(RECORDS TO USE Opens)
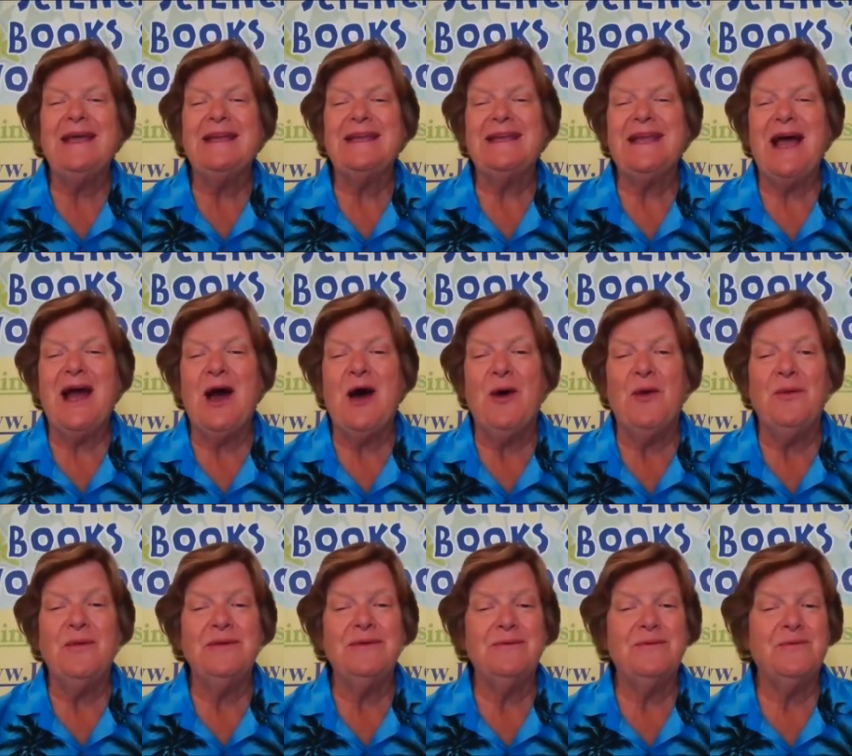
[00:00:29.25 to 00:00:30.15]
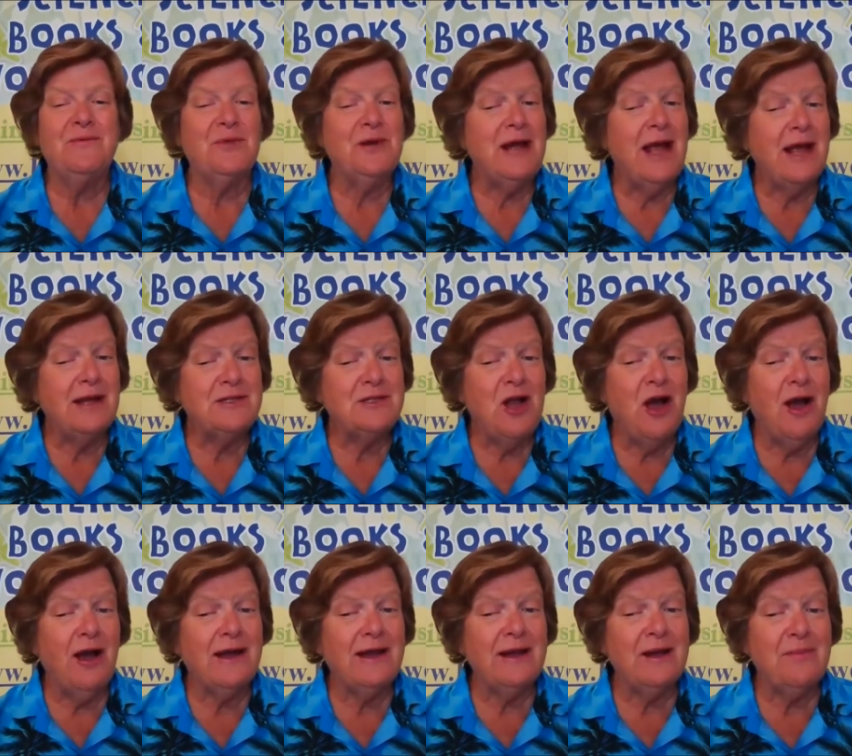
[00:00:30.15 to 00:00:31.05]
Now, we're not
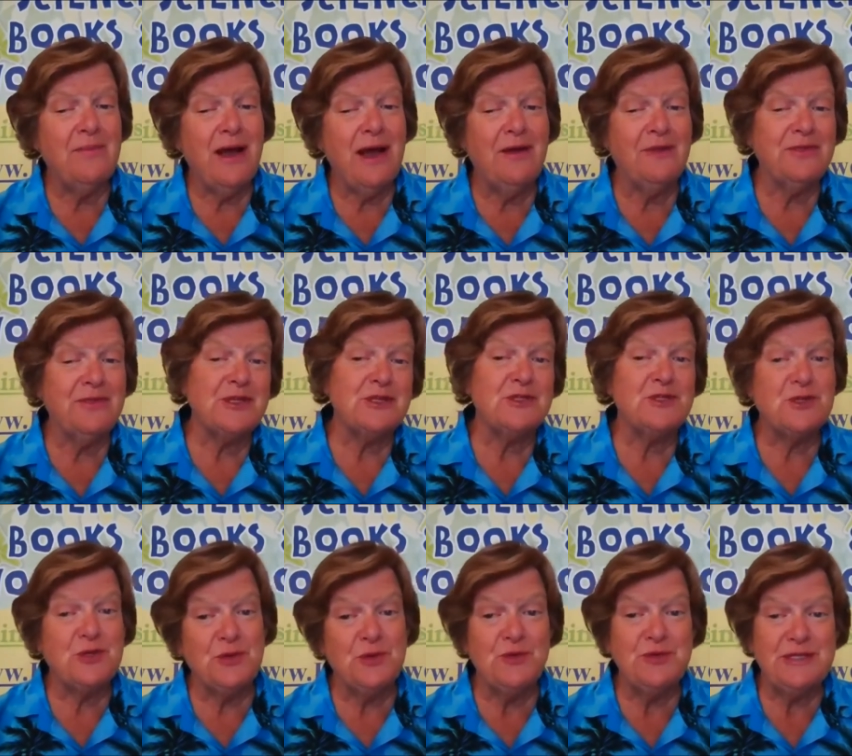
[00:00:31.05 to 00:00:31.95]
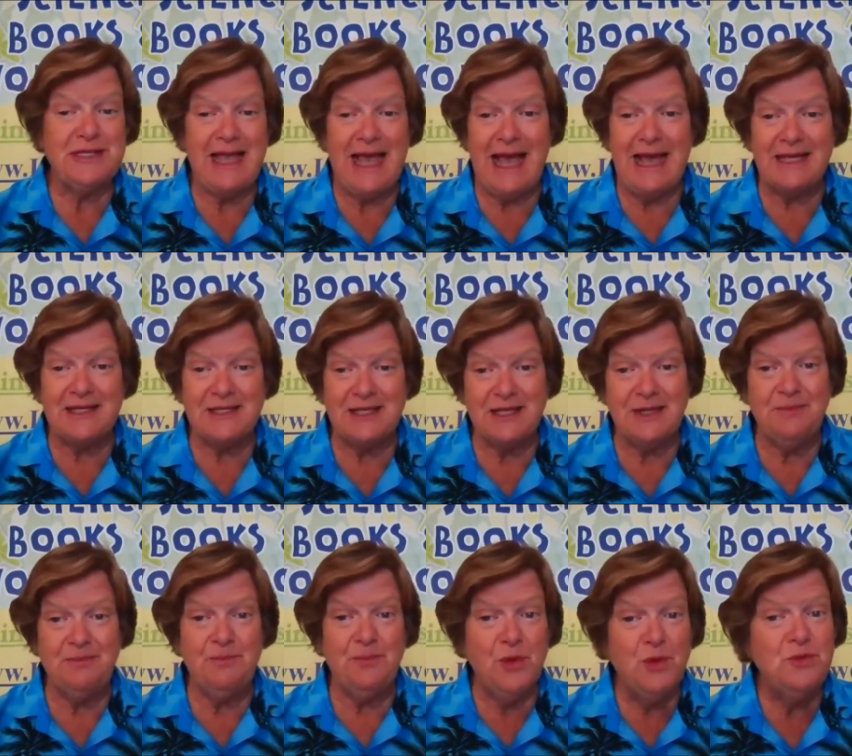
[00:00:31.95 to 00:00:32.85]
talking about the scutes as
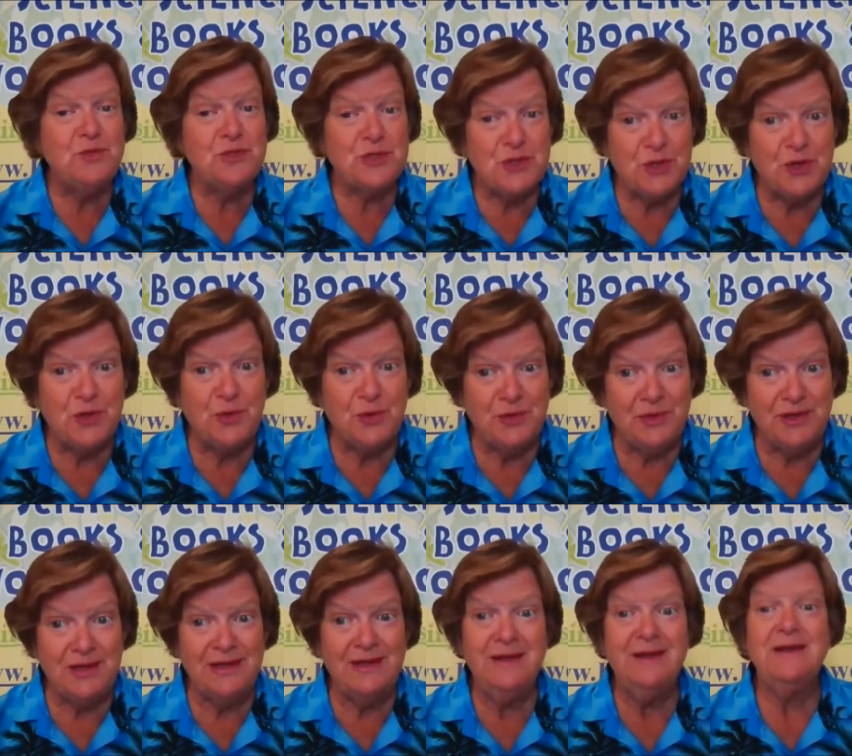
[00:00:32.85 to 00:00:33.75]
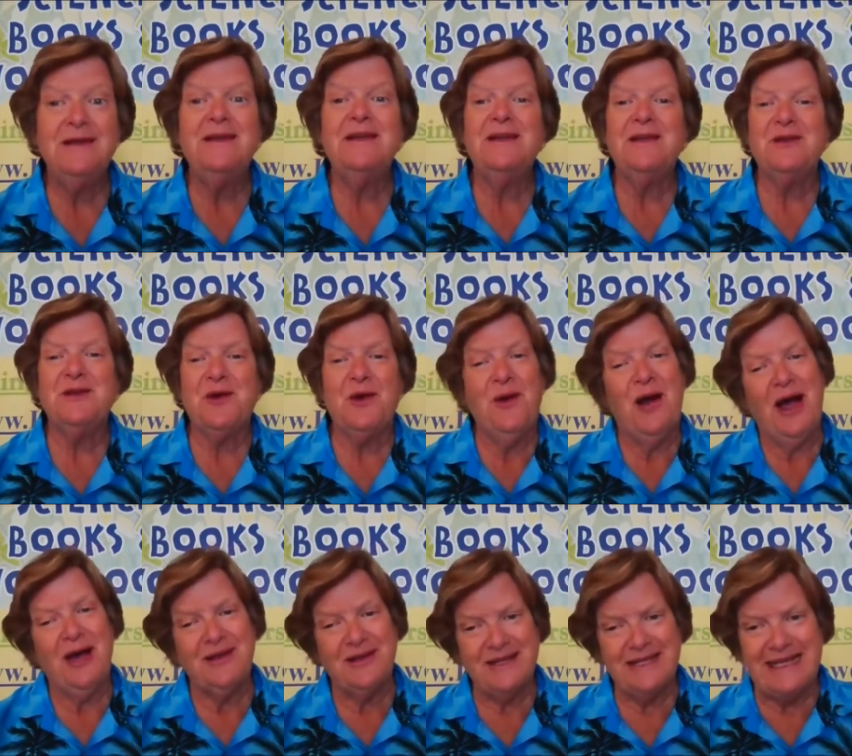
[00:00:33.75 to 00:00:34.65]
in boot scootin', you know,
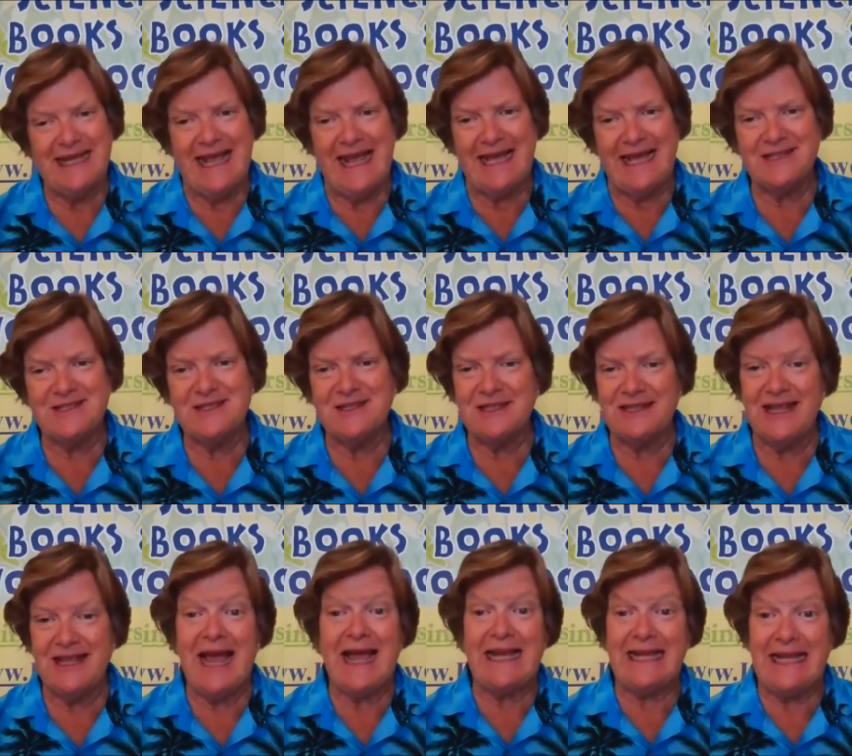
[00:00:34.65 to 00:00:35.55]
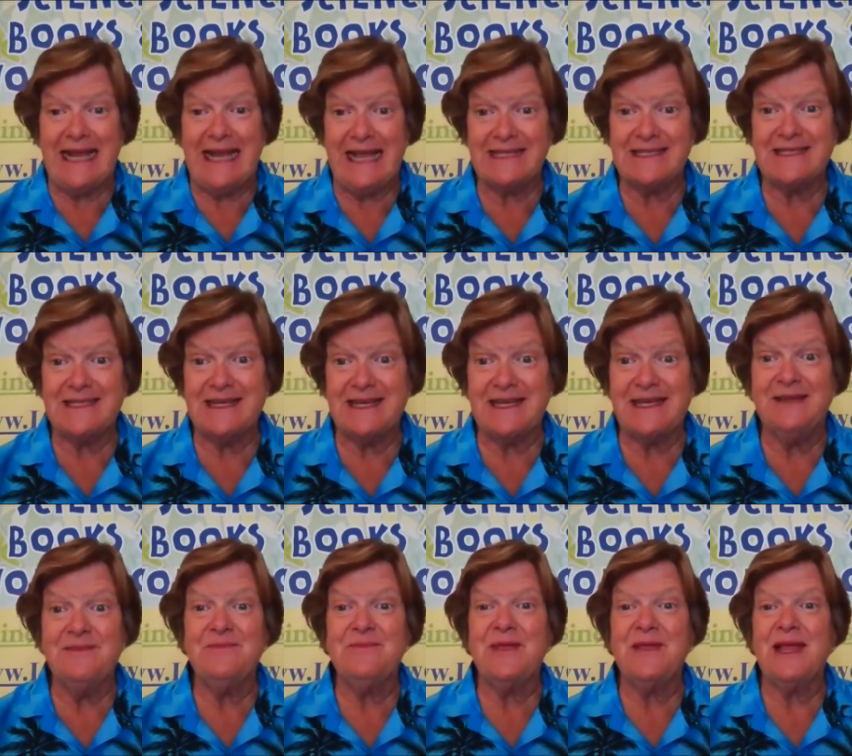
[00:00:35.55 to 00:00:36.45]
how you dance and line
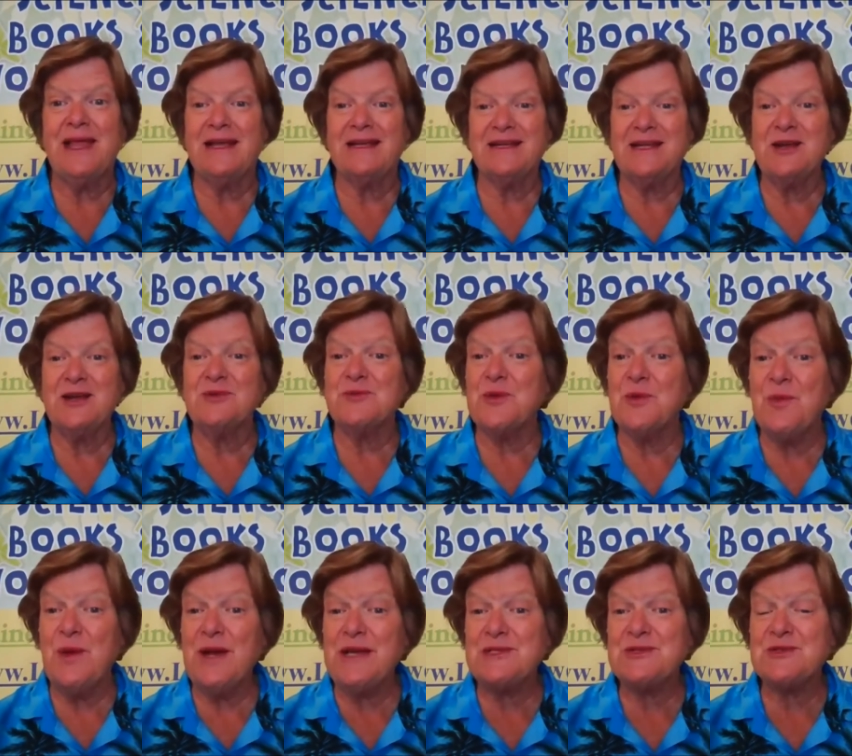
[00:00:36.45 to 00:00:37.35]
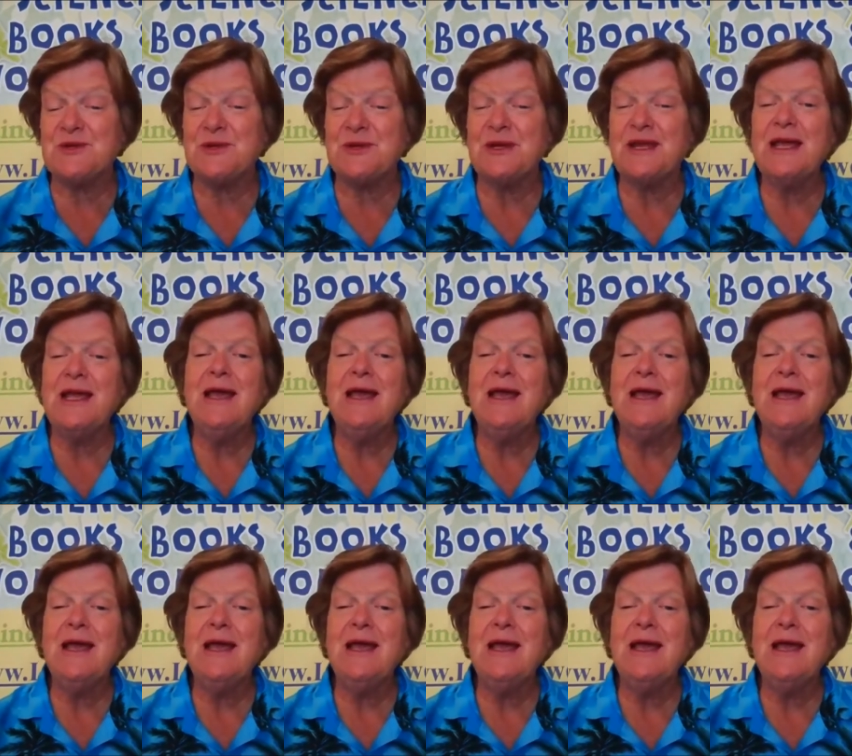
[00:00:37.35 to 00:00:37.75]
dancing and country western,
(RECORDS TO USE Closes)
● EXERCISE PROMPT
Copy the entries character for character, excluding any pictures.

● SOLUTION
[00:00:29.25 to 00:00:30.15]
[00:00:30.15 to 00:00:31.05]
Now, we're not
[00:00:31.05 to 00:00:31.95]
[00:00:31.95 to 00:00:32.85]
talking about the scutes as
[00:00:32.85 to 00:00:33.75]
[00:00:33.75 to 00:00:34.65]
in boot scootin', you know,
[00:00:34.65 to 00:00:35.55]
[00:00:35.55 to 00:00:36.45]
how you dance and line
[00:00:36.45 to 00:00:37.35]
[00:00:37.35 to 00:00:37.75]
dancing and country western,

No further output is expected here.